Racialization in Testosterone Research

This project uses a mix of qualitative and computational methods to examine how population terms are used in testosterone research and the impact that this has on racial disparities in biomedical and behavioral research.
sts race gender networks qualitative

Kramer, B.L. (2020) “The Molecularization of Race in Testosterone Research.” BioSocieties. GitHub Repo.

While feminist science studies scholars have documented the misleading and dangerous implica-tions of reducing testosterone to a “sex hormone,” few studies have explored how testosterone is used to racialize populations in and beyond scientific research. In this article, I conduct a content analysis of 149 studies that evaluate population differences in testosterone. Despite widespread claims that testosterone varies between racial groups, my analysis of this literature provides scant evidence to support these proclamations, undermining the notion that testosterone contributes to racial differences in biomedical and biosocial outcomes. To supplement these findings, I use network analysis to visualize study outcomes as a citation network and trace racial differences testing in testosterone research from early 20th-century eugenics research to the contemporary “gold-standards” used by scientists today. Lastly, I propose three theoretical mechanisms – ambiguity, absence and data recycling – to help explain how the racialization of populations is perpetuated in this context. Together, these mechanisms provide a basis for STS scholars to better understand how researchers enact population differences across different scientific contexts.

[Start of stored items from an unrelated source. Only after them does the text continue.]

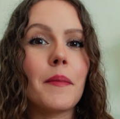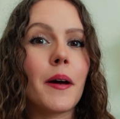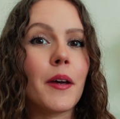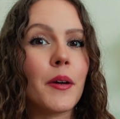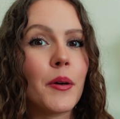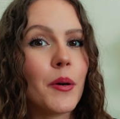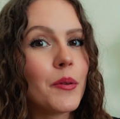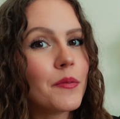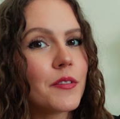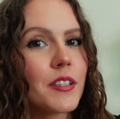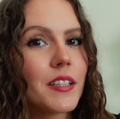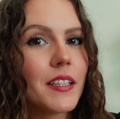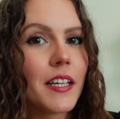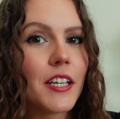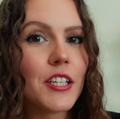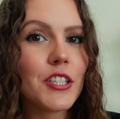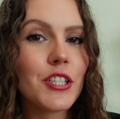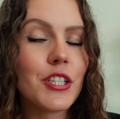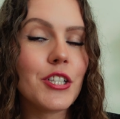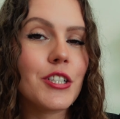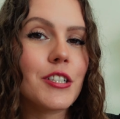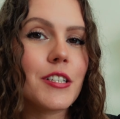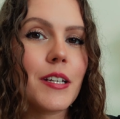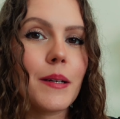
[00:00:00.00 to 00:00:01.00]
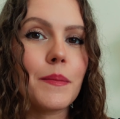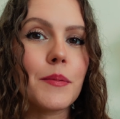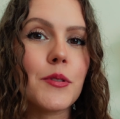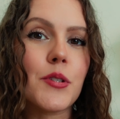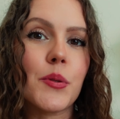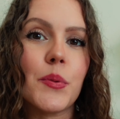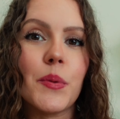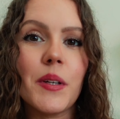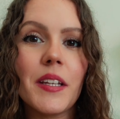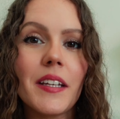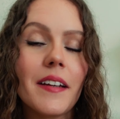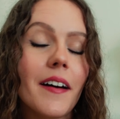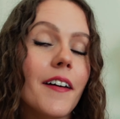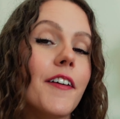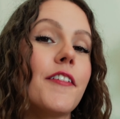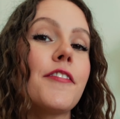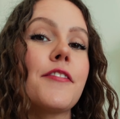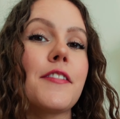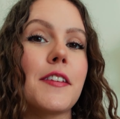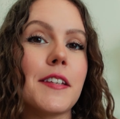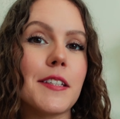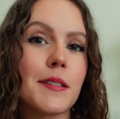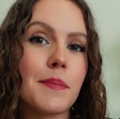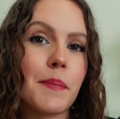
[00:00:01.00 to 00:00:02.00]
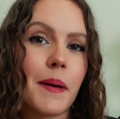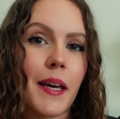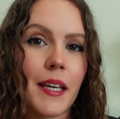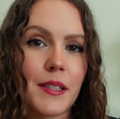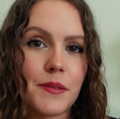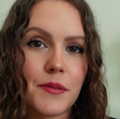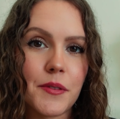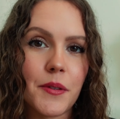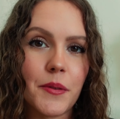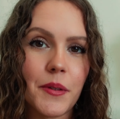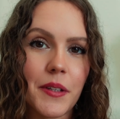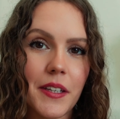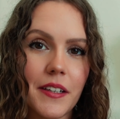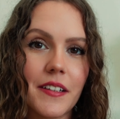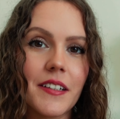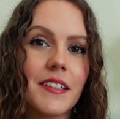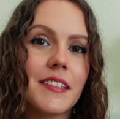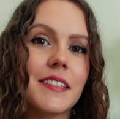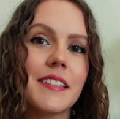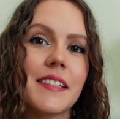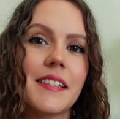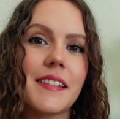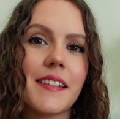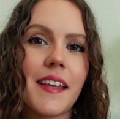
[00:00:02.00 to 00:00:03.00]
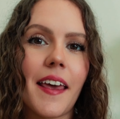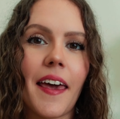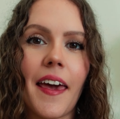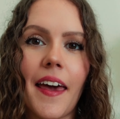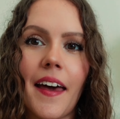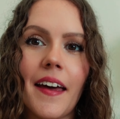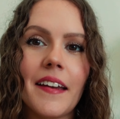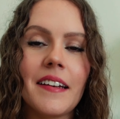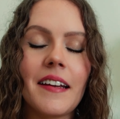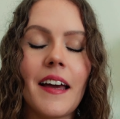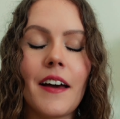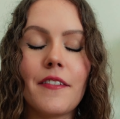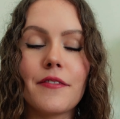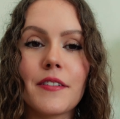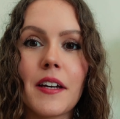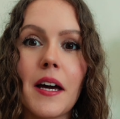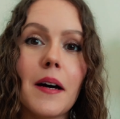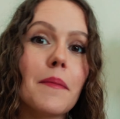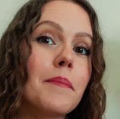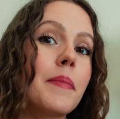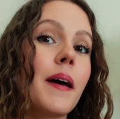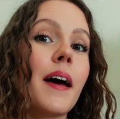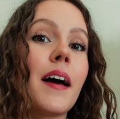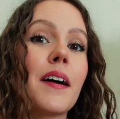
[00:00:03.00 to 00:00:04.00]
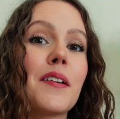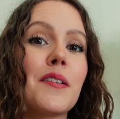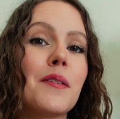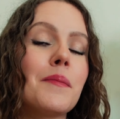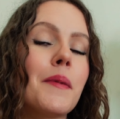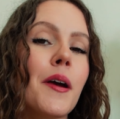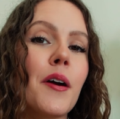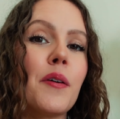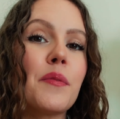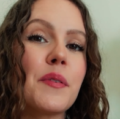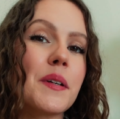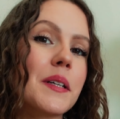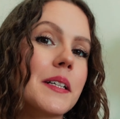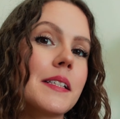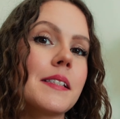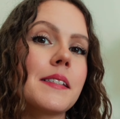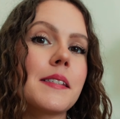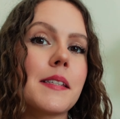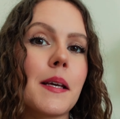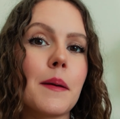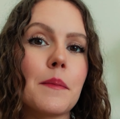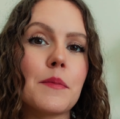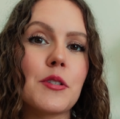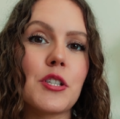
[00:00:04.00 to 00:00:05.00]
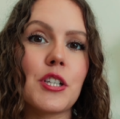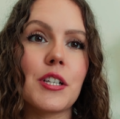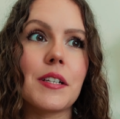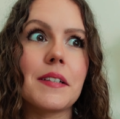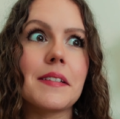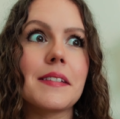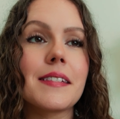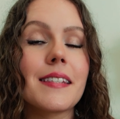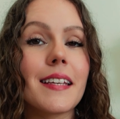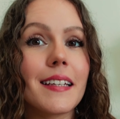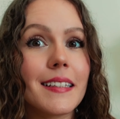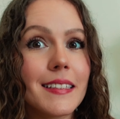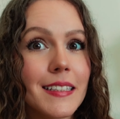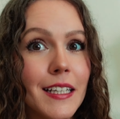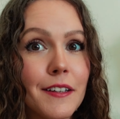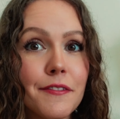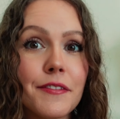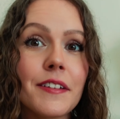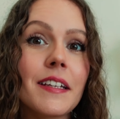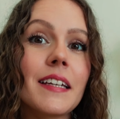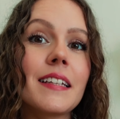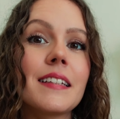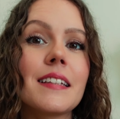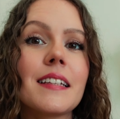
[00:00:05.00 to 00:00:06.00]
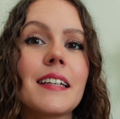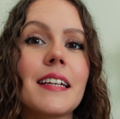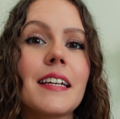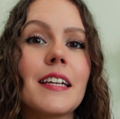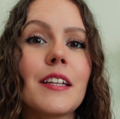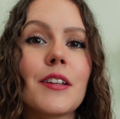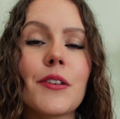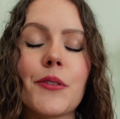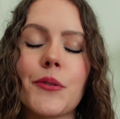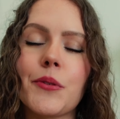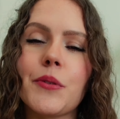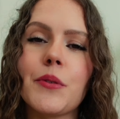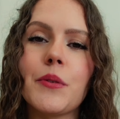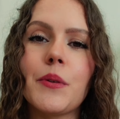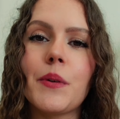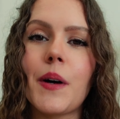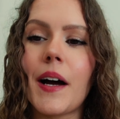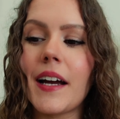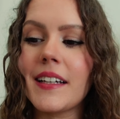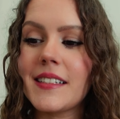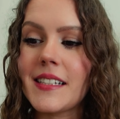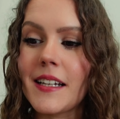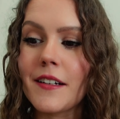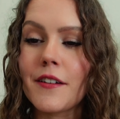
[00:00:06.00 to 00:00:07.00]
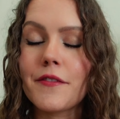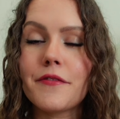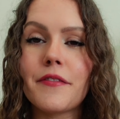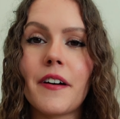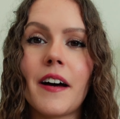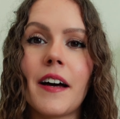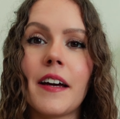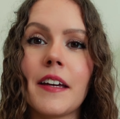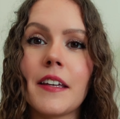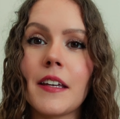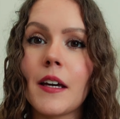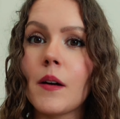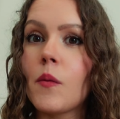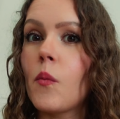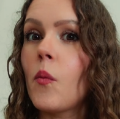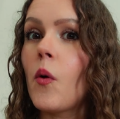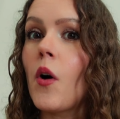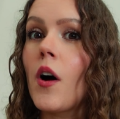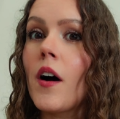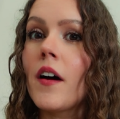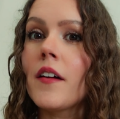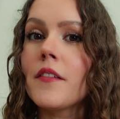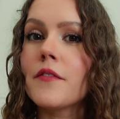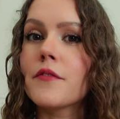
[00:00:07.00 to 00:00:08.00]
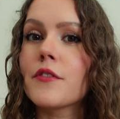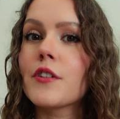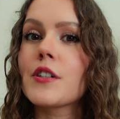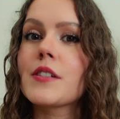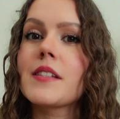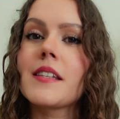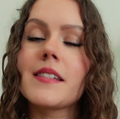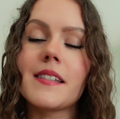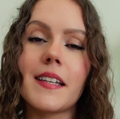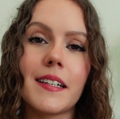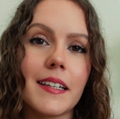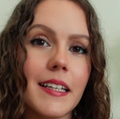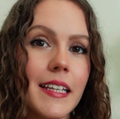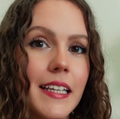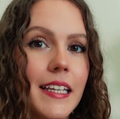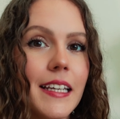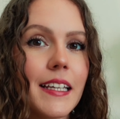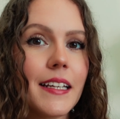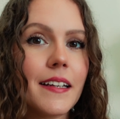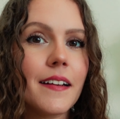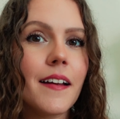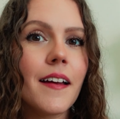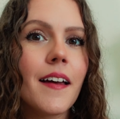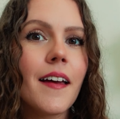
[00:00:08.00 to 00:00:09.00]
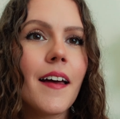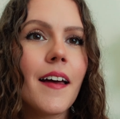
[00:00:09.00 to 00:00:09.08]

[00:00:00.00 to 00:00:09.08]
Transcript: my own relationship to enough these past few years and have cut back on my overconsumption significantly through identifying a want versus a need,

This is a network depicting 149 studies that test population differences in testosterone from 1966-2017. The nodes represent publications while the ties represent claims about population differences in testosterone. The size of the node signifies the number of times each study is cited within the network and colors of the nodes align with the outcomes of studies - red meaning no differences in testosterone, yellow meaning mixed results, and blue meaning clear differences in testosterone between the populations being tested. My analysis reveals that the majority of existing fails to find difference in testosterone between racialized populations, despite the fact that these claims are widespread throughout the literature.

This is a network depicting 149 studies that test population differences in testosterone from 1966-2017. The nodes represent publications while the ties represent claims about population differences in testosterone. The size of the node signifies the number of times each study is cited within the network and colors of the nodes align with the outcomes of studies - red meaning no differences in testosterone, yellow meaning mixed results, and blue meaning clear differences in testosterone between the populations being tested. My analysis reveals that the majority of existing fails to find difference in testosterone between racialized populations, despite the fact that these claims are widespread throughout the literature.


Kramer, B.L. “Race as Relational Discourse: Using Network Analysis to Study Racial Claims in Scientific Research.” In Progress. GitHub Repo.

Science & technology studies scholars have investigated on how race has been molecularized within scientific studies. And while existing research mainly leans on qualitative strategies such as ethnographies, interviews, and rigorous historical analysis, very little work to date has used social network analysis to study how racial difference is constructed in scientific literature. In this study, I use discourse analysis to first codify racialized claims in a sample of studies that test population differences in the hormone testosterone. In turn, I construct a citation network where these racialized claims link to other publications in the network - creating a relational field where racialized discourses can be studied visually and statistically over time. Although little evidence actually exists to support researcher’s claims of population differences in testosterone, this paper goes beyond this lack of evidence by deploying an inferential strategy known as exponential random graph modeling (i.e. logistic regression for network data) to test which factors about these publications actually drive tie formation (i.e. racialized claims) within the context of this discursive field. My results show that racialized claims are shaped by a number of paper-level attributes such as scientific domain, the gender and location of the populations being studied, and the location of the researchers contributing to the manuscript in addition to various endogenous factors that control for the structure of the network. By synthesizing existing theories of the fields of bibliometrics and race & ethnicity studies, I not only provide a methodology that allows scholars to test racialization in science as a statistical phenomenon, but also provide STS scholars a framework to integrate observations from past and ongoing qualitative research that can formally test theories about the construction of racial difference in scientific research.